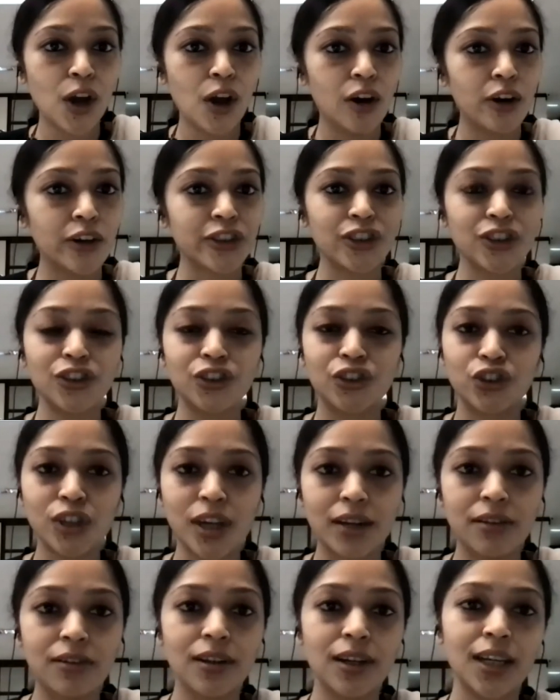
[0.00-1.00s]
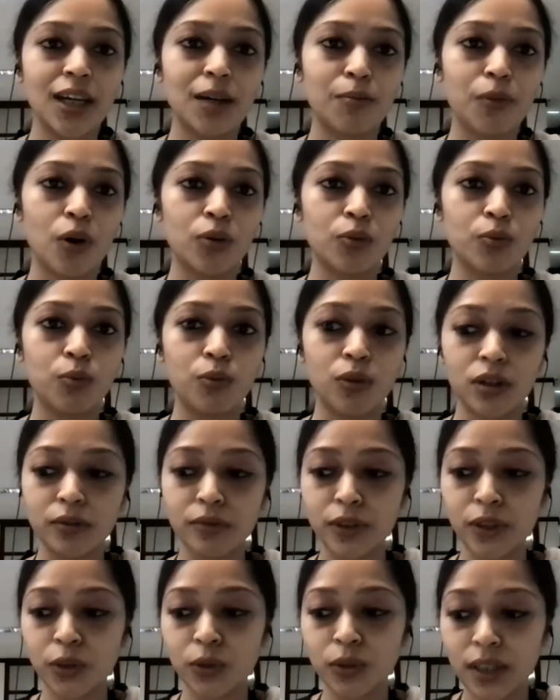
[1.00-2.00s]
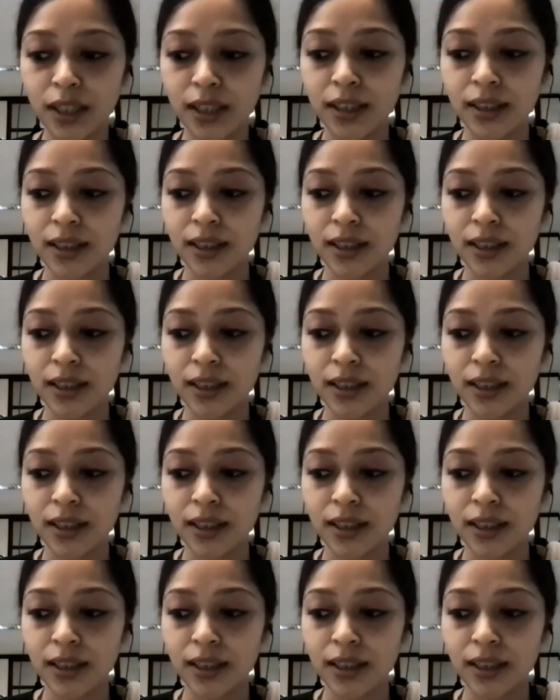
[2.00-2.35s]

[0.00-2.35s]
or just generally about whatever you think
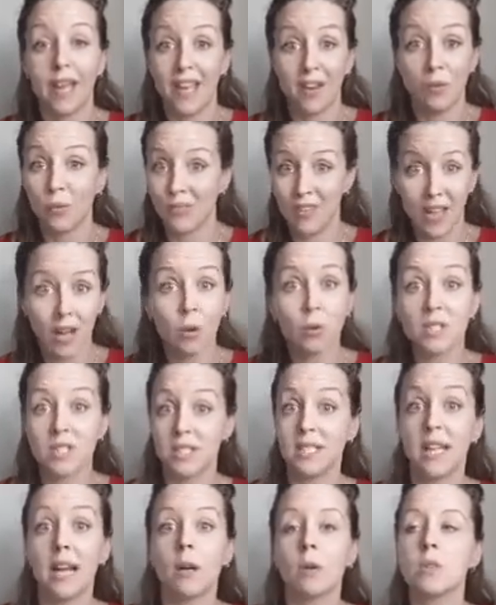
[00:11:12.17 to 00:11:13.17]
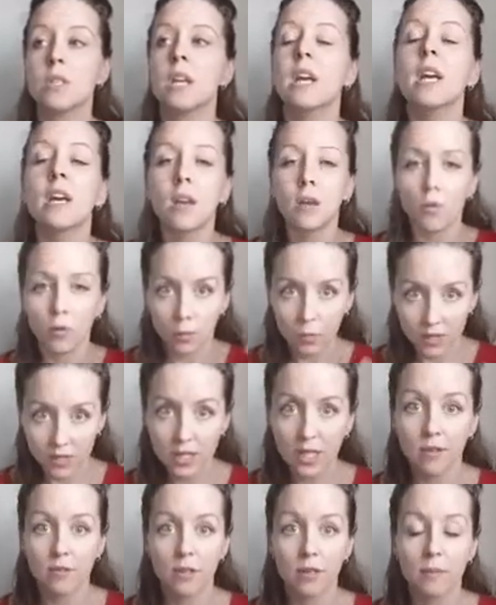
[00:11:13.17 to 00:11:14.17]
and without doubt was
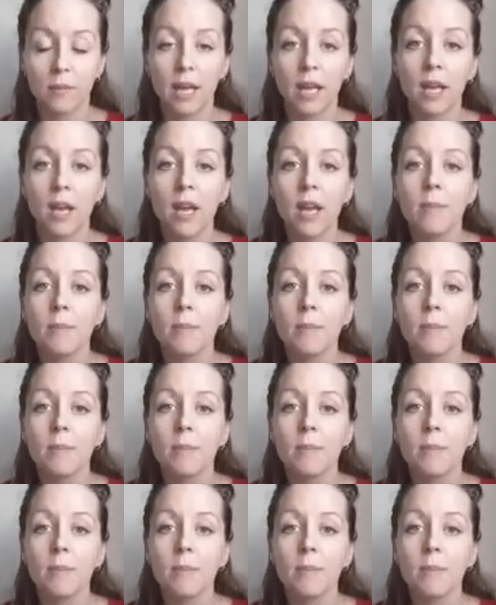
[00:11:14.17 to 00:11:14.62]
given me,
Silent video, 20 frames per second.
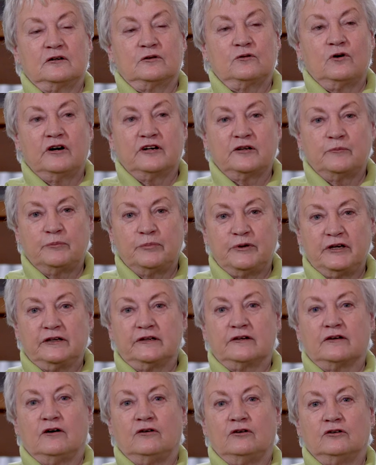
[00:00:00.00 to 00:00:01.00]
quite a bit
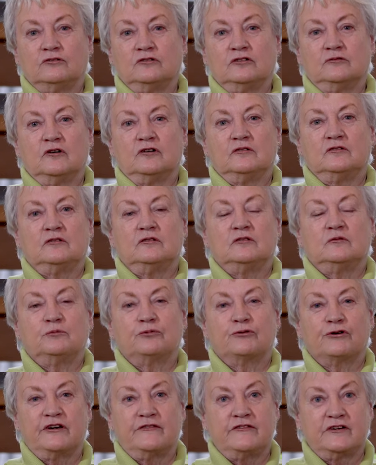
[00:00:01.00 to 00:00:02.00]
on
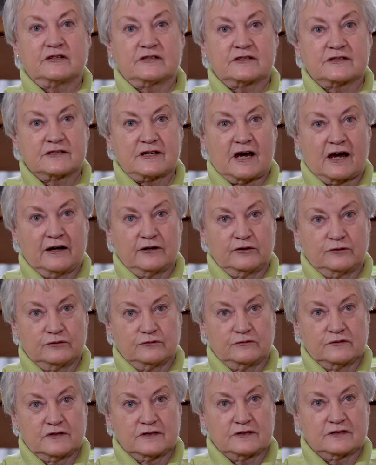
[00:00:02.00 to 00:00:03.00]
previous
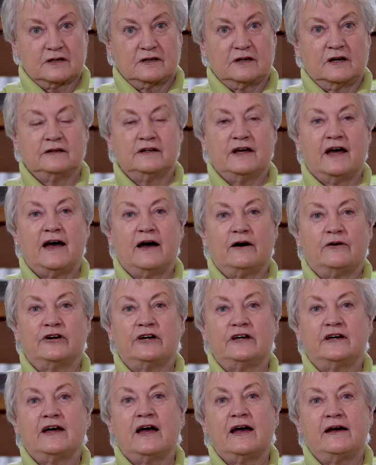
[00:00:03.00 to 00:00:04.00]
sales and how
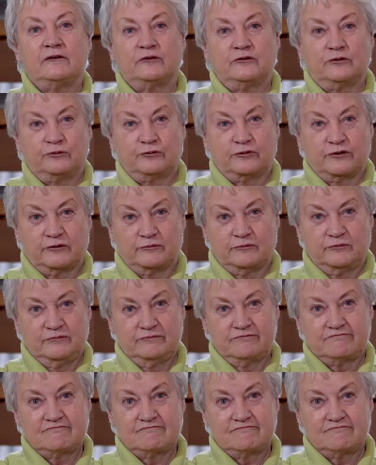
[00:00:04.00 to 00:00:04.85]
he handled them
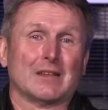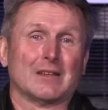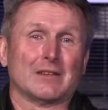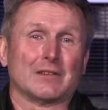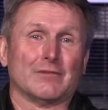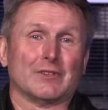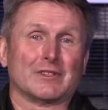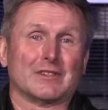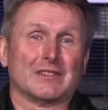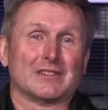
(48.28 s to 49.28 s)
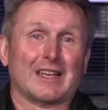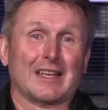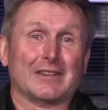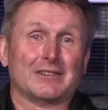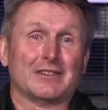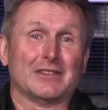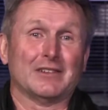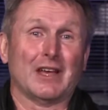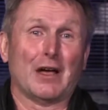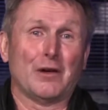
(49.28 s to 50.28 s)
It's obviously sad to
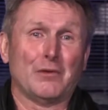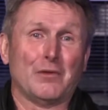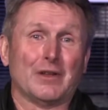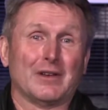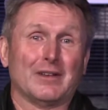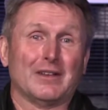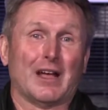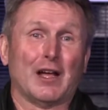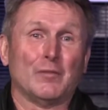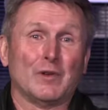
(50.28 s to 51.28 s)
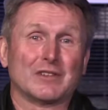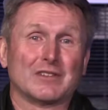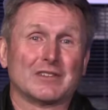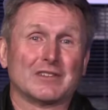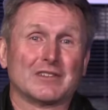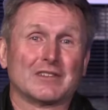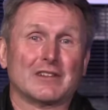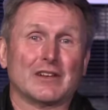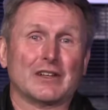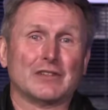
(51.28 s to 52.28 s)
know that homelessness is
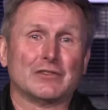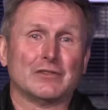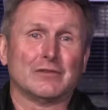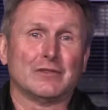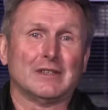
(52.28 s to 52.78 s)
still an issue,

########

◆ THE TASK
Leave out every picture, and copy exactly the lines above starting at the one holding "Silent video, 20 frames per second." and ending at the one holding "(48.28 s to 49.28 s)", no more and no less.

◆ EXERCISE RESULT
Silent video, 20 frames per second.
[00:00:00.00 to 00:00:01.00]
quite a bit
[00:00:01.00 to 00:00:02.00]
on
[00:00:02.00 to 00:00:03.00]
previous
[00:00:03.00 to 00:00:04.00]
sales and how
[00:00:04.00 to 00:00:04.85]
he handled them
(48.28 s to 49.28 s)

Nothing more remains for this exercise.